= The task =
Copy out exactly the line that contains "[7:03.03-7:03.93]" and all lines following it to the end of the data.

****

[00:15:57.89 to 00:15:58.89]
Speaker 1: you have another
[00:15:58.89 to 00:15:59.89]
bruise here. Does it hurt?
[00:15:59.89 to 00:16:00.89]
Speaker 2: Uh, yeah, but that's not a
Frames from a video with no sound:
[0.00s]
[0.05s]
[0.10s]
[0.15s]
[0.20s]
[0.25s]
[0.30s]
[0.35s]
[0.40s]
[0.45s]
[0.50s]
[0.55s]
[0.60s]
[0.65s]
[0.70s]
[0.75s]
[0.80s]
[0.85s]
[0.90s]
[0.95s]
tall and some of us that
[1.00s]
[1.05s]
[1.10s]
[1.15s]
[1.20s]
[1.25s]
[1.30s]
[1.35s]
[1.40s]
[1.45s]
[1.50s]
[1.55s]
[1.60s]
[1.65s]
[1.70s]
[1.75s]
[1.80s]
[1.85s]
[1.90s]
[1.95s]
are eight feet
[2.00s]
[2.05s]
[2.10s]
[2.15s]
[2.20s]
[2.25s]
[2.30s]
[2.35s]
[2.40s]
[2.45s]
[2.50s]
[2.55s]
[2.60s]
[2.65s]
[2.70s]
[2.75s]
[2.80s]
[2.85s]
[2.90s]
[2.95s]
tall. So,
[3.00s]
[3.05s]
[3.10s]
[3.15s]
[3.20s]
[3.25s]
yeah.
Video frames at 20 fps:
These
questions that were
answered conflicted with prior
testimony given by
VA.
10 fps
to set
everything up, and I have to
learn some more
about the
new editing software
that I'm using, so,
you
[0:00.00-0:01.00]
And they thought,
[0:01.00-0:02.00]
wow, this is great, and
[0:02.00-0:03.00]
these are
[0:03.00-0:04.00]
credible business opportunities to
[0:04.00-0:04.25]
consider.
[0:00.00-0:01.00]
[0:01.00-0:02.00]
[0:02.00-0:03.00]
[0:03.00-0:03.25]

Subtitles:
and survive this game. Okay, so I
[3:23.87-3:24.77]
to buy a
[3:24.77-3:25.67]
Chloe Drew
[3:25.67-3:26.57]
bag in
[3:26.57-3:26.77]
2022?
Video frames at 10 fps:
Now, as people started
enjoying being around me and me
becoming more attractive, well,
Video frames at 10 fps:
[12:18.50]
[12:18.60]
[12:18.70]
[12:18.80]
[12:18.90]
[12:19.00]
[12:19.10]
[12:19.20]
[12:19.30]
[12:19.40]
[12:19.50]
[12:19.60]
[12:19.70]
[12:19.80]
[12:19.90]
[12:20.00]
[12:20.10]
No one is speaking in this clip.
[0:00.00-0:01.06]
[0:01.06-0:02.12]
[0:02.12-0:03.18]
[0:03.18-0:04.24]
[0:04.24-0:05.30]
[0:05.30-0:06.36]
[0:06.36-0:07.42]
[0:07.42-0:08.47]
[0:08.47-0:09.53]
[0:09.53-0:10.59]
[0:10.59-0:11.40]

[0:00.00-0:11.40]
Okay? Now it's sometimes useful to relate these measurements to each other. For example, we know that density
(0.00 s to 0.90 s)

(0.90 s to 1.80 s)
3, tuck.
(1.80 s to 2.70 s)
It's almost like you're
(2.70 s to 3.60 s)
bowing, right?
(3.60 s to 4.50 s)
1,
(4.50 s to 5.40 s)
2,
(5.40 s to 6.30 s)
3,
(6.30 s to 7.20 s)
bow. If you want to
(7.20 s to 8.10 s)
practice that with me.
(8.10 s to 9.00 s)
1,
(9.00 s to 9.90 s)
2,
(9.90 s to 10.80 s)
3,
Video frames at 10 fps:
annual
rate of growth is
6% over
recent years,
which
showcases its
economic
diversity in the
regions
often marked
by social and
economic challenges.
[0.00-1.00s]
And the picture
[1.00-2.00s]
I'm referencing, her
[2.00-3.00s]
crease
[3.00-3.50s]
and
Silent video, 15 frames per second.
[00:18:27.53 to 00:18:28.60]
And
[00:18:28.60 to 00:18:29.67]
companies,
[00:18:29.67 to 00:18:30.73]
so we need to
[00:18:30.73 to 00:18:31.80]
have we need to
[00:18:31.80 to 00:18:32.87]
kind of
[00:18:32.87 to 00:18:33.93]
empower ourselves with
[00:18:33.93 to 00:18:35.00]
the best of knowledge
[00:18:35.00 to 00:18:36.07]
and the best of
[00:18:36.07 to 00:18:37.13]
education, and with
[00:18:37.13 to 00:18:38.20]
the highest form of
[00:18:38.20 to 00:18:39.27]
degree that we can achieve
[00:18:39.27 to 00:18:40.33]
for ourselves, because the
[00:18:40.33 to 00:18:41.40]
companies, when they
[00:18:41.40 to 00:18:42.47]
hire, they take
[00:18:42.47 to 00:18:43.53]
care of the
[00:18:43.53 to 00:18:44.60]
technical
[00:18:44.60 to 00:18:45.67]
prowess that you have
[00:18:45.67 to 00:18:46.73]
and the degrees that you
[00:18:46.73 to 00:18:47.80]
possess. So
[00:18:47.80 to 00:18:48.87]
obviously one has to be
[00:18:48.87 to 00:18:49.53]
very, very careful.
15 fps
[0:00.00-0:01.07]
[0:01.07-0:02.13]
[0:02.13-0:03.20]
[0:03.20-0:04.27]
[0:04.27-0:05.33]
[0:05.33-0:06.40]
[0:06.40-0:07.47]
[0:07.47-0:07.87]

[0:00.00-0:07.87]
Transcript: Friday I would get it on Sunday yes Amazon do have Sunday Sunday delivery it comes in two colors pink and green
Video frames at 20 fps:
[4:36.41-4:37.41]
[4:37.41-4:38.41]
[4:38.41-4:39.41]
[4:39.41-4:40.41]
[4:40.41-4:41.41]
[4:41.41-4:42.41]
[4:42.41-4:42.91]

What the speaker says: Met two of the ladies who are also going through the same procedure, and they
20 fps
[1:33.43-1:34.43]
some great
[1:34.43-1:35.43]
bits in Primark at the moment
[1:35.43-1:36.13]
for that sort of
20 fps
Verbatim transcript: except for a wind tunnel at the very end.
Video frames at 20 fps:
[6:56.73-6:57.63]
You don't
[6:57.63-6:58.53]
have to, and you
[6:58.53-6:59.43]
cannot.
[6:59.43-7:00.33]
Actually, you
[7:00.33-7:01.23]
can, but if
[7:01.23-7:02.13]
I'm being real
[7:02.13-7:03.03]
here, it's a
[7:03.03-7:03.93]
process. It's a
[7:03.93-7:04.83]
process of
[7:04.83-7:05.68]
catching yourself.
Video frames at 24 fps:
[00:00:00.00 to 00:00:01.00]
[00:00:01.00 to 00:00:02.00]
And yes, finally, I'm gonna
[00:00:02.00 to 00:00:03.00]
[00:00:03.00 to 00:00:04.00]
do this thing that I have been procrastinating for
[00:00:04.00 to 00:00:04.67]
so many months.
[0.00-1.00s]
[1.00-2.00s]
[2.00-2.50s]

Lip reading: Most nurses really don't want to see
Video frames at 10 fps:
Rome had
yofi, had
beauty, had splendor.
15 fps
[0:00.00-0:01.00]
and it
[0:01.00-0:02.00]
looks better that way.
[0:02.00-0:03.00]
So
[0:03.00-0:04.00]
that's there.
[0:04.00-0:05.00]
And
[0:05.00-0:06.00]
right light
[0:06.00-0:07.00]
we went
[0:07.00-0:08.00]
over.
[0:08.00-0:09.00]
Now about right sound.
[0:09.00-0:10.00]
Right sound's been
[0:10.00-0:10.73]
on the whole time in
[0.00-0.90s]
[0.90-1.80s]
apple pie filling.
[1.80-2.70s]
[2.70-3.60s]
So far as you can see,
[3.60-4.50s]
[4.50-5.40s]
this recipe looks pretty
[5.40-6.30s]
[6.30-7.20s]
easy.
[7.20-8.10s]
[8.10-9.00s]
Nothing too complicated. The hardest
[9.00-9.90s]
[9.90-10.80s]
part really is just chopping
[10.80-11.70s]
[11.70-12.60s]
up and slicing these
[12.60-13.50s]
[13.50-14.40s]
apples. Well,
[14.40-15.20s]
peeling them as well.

****

= Task response =
[7:03.03-7:03.93]
process. It's a
[7:03.93-7:04.83]
process of
[7:04.83-7:05.68]
catching yourself.
Video frames at 24 fps:
[00:00:00.00 to 00:00:01.00]
[00:00:01.00 to 00:00:02.00]
And yes, finally, I'm gonna
[00:00:02.00 to 00:00:03.00]
[00:00:03.00 to 00:00:04.00]
do this thing that I have been procrastinating for
[00:00:04.00 to 00:00:04.67]
so many months.
[0.00-1.00s]
[1.00-2.00s]
[2.00-2.50s]

Lip reading: Most nurses really don't want to see
Video frames at 10 fps:
Rome had
yofi, had
beauty, had splendor.
15 fps
[0:00.00-0:01.00]
and it
[0:01.00-0:02.00]
looks better that way.
[0:02.00-0:03.00]
So
[0:03.00-0:04.00]
that's there.
[0:04.00-0:05.00]
And
[0:05.00-0:06.00]
right light
[0:06.00-0:07.00]
we went
[0:07.00-0:08.00]
over.
[0:08.00-0:09.00]
Now about right sound.
[0:09.00-0:10.00]
Right sound's been
[0:10.00-0:10.73]
on the whole time in
[0.00-0.90s]
[0.90-1.80s]
apple pie filling.
[1.80-2.70s]
[2.70-3.60s]
So far as you can see,
[3.60-4.50s]
[4.50-5.40s]
this recipe looks pretty
[5.40-6.30s]
[6.30-7.20s]
easy.
[7.20-8.10s]
[8.10-9.00s]
Nothing too complicated. The hardest
[9.00-9.90s]
[9.90-10.80s]
part really is just chopping
[10.80-11.70s]
[11.70-12.60s]
up and slicing these
[12.60-13.50s]
[13.50-14.40s]
apples. Well,
[14.40-15.20s]
peeling them as well.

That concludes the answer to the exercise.